The "Desmond mansion" was located not on Sunset Blvd. but at 641 S. Irving Blvd. on the corner of Crenshaw and Irving. It was built in 1924 by William Jenkins, at a cost of $250,000. Its second owner was Jean Paul Getty, who purchased it for his second wife. Mrs. Getty divorced her millionaire husband and received custody of the house; it was she who rented it to Paramount for the filming. The only addition was the swimming pool, which wasn't equipped with a means of circulating the water so it was useless after filming. The pool was used in its empty condition in Rebel Without a Cause (1955). The mansion was torn down in 1957, and a large office building for Getty Oil built on the site still stands on the spot.
When crew members asked Billy Wilder how he was going to shoot the burial of Norma's monkey, one of the film's most bizarre scenes, he just said, "You know, the usual monkey-funeral sequence."
What is this movie is about?/Elevator Pitch: Struggling writer takes on the resurrection project for a burned out starlet, but learns the cost of being too close to the spotlight.
Best Performance: Gloria Swanson (Norma)/William Holden (Gillis)
Best Secondary Performance: William Holden (Gillis)/Billy Wilder (Director/Writer)
Most Charismatic Award: Nancy Olson (Betty)/Old or Golden Age Hollywood
Best Scene:
Meeting with Sheldrake
Gillis Happens Upon the Mansion
Watching Norma's Pictures/Queen Kelly
The Clothing Store
New Year's Eve
Paramount Lot
Ending Sequence
"I'm ready for my close-up"
Favorite Scene: Gillis Happens Upon the Mansion/Watching Norma's Pictures-Queen Kelly
Most Indelible Moment: Ending Sequence
In Memorium:
Ed Asner (91) - Lou Grant, Mary Tyler Moore, Up, Elf, Roots, Dead to Me, El Dorado (just a few)
Best Lines/Funniest Lines:
Joe Gillis: Funny how gentle people get with you once you're dead.
Joe Gillis: You used to be big.
Norma Desmond: I am big! It's the pictures that got small.

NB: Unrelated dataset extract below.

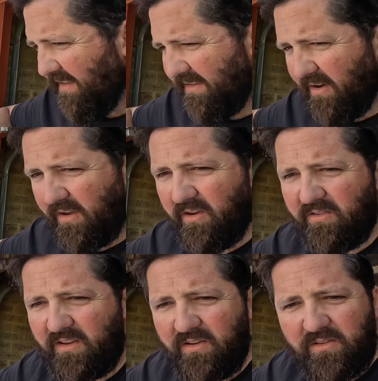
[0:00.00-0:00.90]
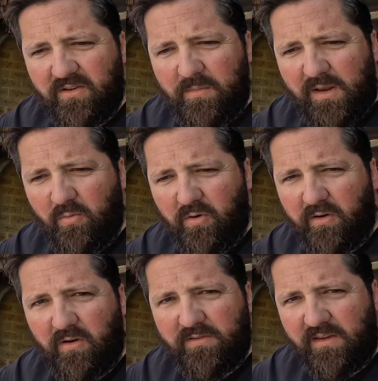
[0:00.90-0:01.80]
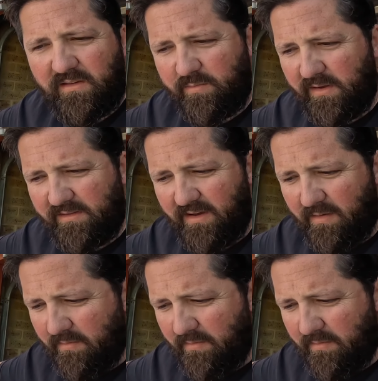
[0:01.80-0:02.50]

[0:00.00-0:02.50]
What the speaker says: Don't usually do too many water crossings, but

Norma Desmond: You see, this is my life! It always will be! Nothing else! Just us, the cameras, and those wonderful people out there in the dark!... All right, Mr. DeMille, I'm ready for my close-up.
Joe Gillis: The last week in December the rains came. A great big package of rain. Oversized, like everything else in California.
Norma Desmond: The stars are ageless, aren't they?
Betty Schaefer: Don't you sometimes hate yourself?
Joe Gillis: Constantly.
Norma Desmond: We didn't need dialogue. We had faces!
Joe Gillis: I didn't know you were planning a comeback.
Norma Desmond: I hate that word. It's a return, a return to the millions of people who have never forgiven me for deserting the screen.
Joe Gillis: Oh, wake up, Norma, you'd be killing yourself to an empty house. The audience left twenty years ago.
Joe Gillis: There's nothing tragic about being fifty. Not unless you're trying to be twenty-five.
Norma Desmond: No one leaves a star. That's what makes one a star.
The Stanley Rubric:
Legacy: 7.25
Impact/Significance: 6.75
Novelty: 10
Classic-ness: 9
Rewatchability: 6.25
Audience Score: 9.2 (89% Google, 95% RT)
Total: 48.45
Remaining Questions:
Why does Norma shoot Gillis instead of herself?
Does Betty marry Artie and does she ever find out about Gillis?